Manche Hunde wackeln plötzlich mit dem Kopf, als würden sie „Nein“ sagen – ganz ohne Grund. Dieses sogenannte Kopftremor-Syndrom kann bei Hunden jeden Alters auftreten und wirkt auf Besitzer oft beunruhigend. Dabei handelt es sich um unwillkürliche Zuckungen oder Pendelbewegungen des Kopfes, die mal kurz sind, mal länger andauern können.

Bestimmte Rassen wie der Labrador, der Dobermann oder der Dalmatiner zeigen diese Symptome häufiger. Oft ist der Hund dabei völlig wach, neugierig und zeigt sonst kein auffälliges Verhalten – das macht das Phänomen besonders verwirrend. In der Tiermedizin wird das Kopfzittern oft als idiopathisch beschrieben: Die genaue Ursache bleibt unbekannt. Keine strukturelle Hirnerkrankung, kein Tumor, kein Fieber – und doch zittert der Kopf.

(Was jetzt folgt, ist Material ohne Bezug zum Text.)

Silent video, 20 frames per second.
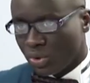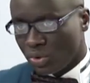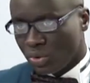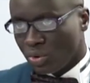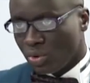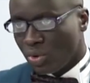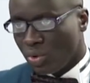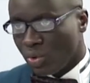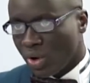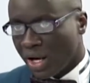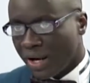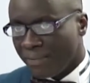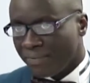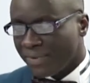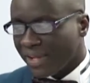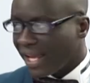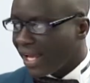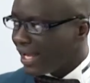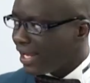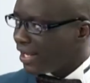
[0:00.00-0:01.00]
de loi
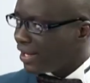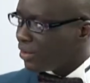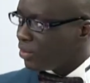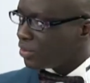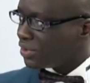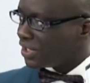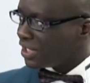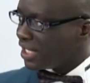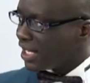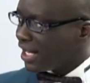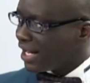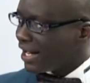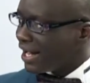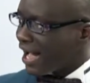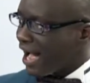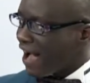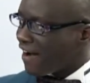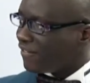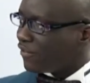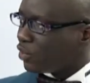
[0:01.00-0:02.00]
et le Sénat
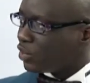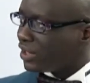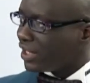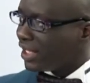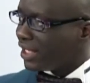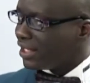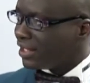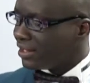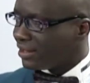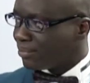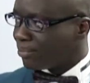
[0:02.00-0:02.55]
a voté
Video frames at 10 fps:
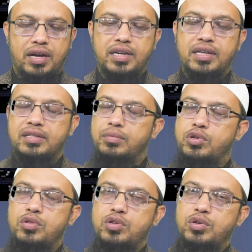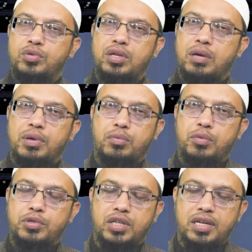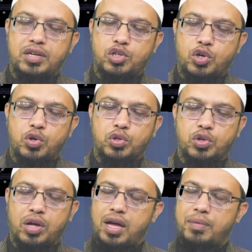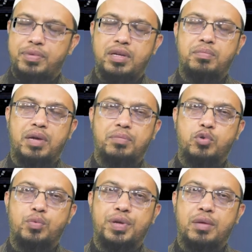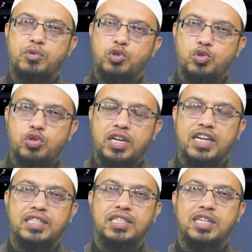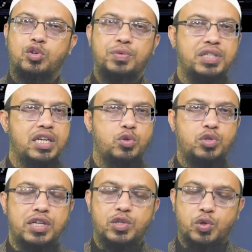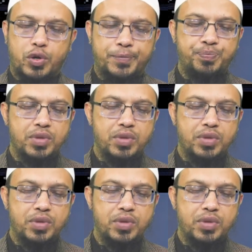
এটি ইসলামশীল দৃষ্টিকোণ থেকে আমরা বলবো যে সঙ্গত নয় হ্যাঁ আপনি ব্যায়াম করবেন আপনি সুস্থ থাকার চেষ্টা করবেন সেটা দোষের কিছু নয়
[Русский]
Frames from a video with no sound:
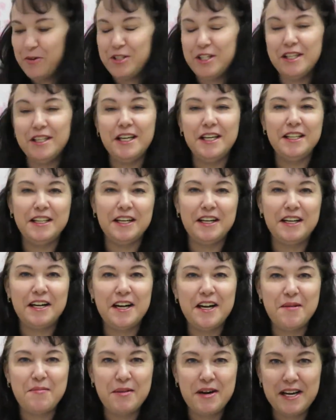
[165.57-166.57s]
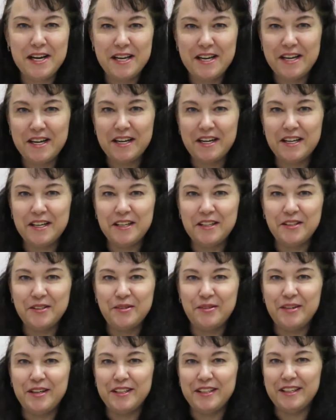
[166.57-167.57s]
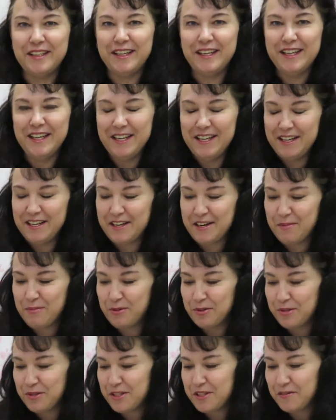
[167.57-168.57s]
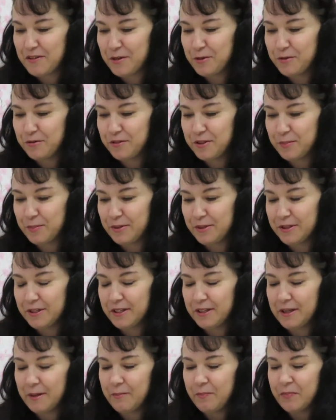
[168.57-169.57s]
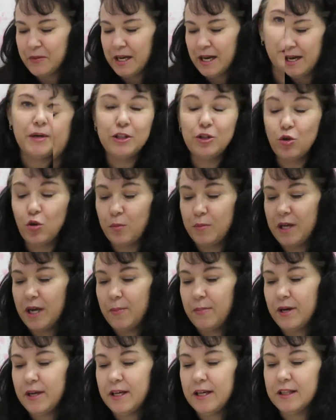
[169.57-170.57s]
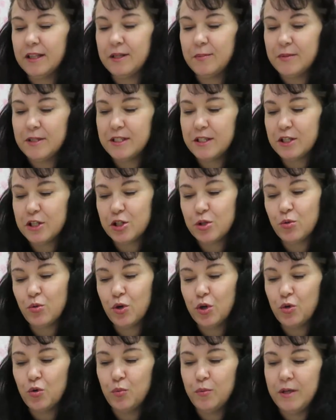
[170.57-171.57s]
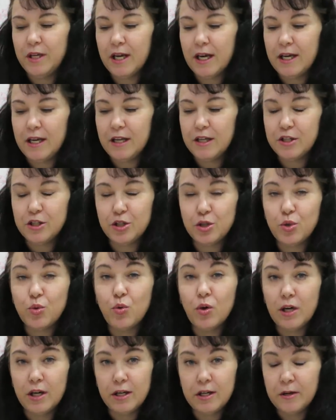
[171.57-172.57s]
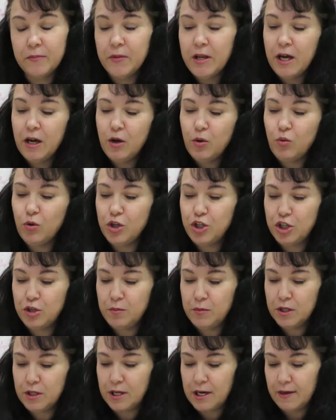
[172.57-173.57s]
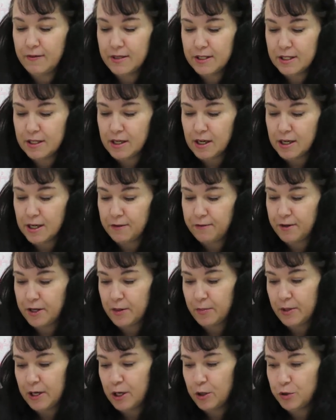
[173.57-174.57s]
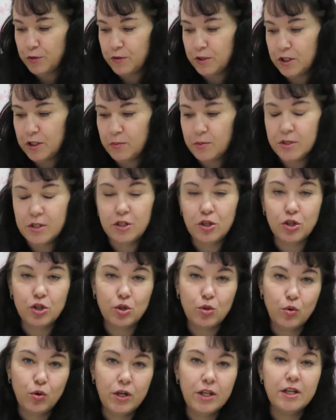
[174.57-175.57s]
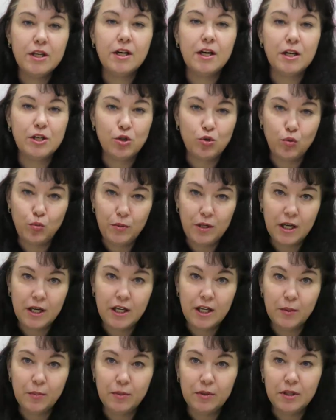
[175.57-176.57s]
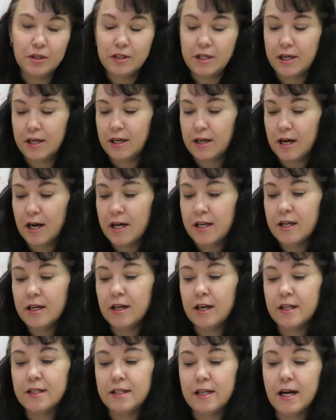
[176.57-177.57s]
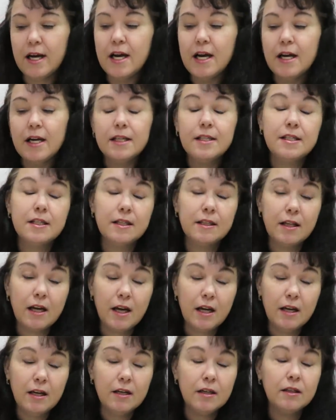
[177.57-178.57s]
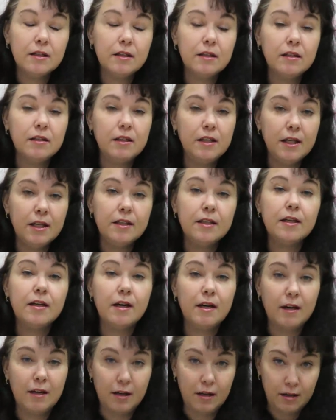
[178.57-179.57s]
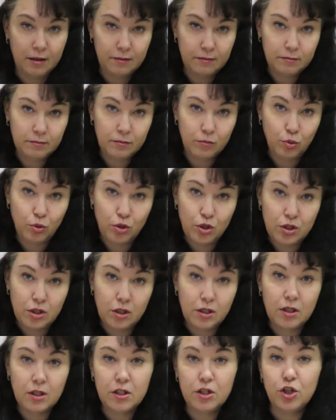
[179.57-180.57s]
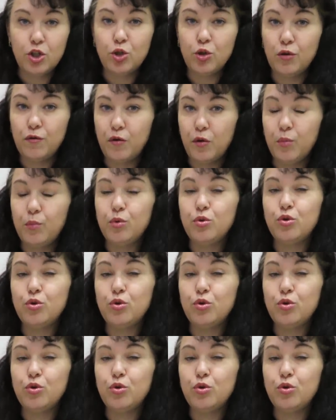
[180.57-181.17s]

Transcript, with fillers: Хоть она и такая маленькая, но она работу свою выполнила. Подробнее о багетной мастерской у меня есть ролик. Очень мне нравится, как оформляют в этой мастерской. Ни разу у меня не было нареканий, хотя цена недорогая. То есть это дешевая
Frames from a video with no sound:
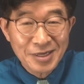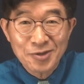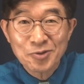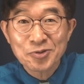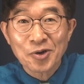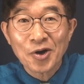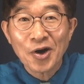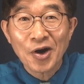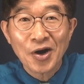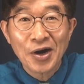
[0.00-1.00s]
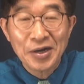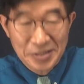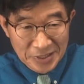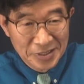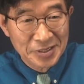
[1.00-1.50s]
자료죠.
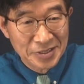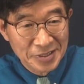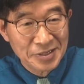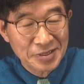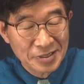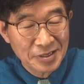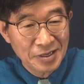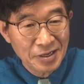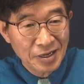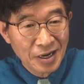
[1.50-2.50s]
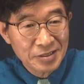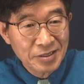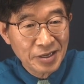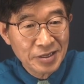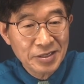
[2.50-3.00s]
예.
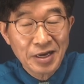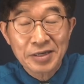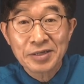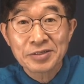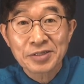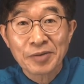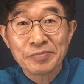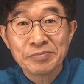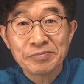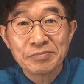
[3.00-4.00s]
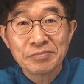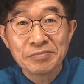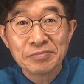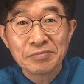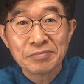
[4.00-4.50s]
한 개인이 하기에는 참
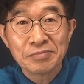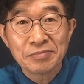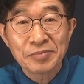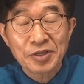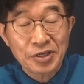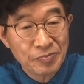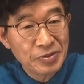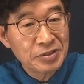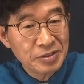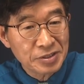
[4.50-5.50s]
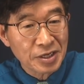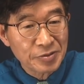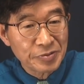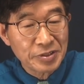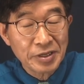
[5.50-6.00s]
힘든
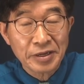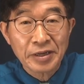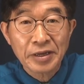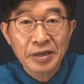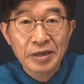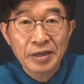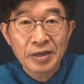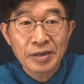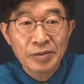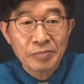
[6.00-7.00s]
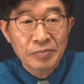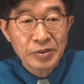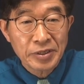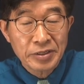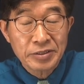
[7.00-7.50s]
작업인데
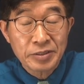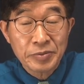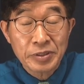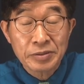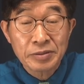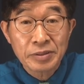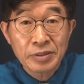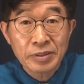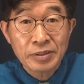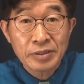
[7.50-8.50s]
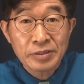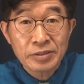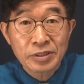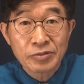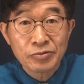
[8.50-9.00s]
뭐 예를 들면은
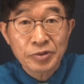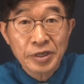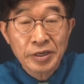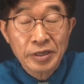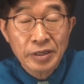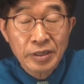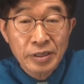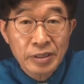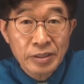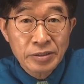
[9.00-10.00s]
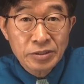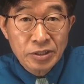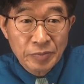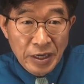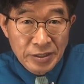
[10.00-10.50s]
전국의
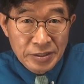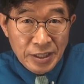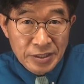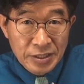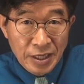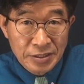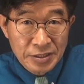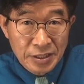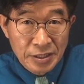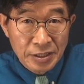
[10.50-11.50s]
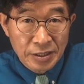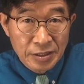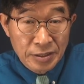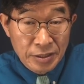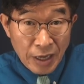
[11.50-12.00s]

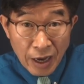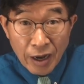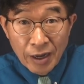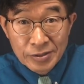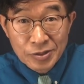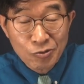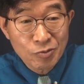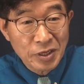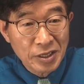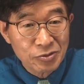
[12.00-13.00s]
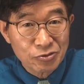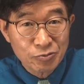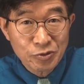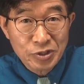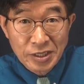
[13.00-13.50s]
지방자치단체들 다 서울만 해도
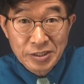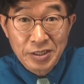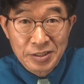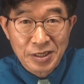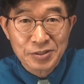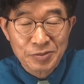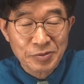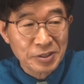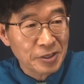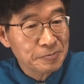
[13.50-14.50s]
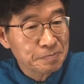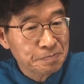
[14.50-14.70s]
25개지 않습니까?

Wichtig ist: Nicht jedes Kopfzittern ist gefährlich. Bei vielen Hunden verläuft das Syndrom harmlos, besonders wenn sie währenddessen aufmerksam und ansprechbar bleiben. Dennoch sollte ein Veterinär immer konsultiert werden, um ernsthafte Erkrankungen wie Epilepsie, Vergiftungen oder Probleme mit dem Gleichgewichtssinn auszuschließen.

Die gute Nachricht: Bei den meisten Tieren, bei denen keine zugrundeliegende Krankheit gefunden wird, hat das Kopftremor keinen negativen Einfluss auf die Lebenserwartung oder Lebensqualität. Der Hund fühlt sich offenbar nicht gestört – manche Besitzer berichten sogar, dass das Zittern durch Aufregung oder Konzentration ausgelöst wird.

Wenn auch Ihr Hund plötzlich mit dem Kopf wackelt: Ruhe bewahren, beobachten und mit dem Tierarzt sprechen. Meist steckt nichts Bedrohliches dahinter – aber Klarheit tut immer gut.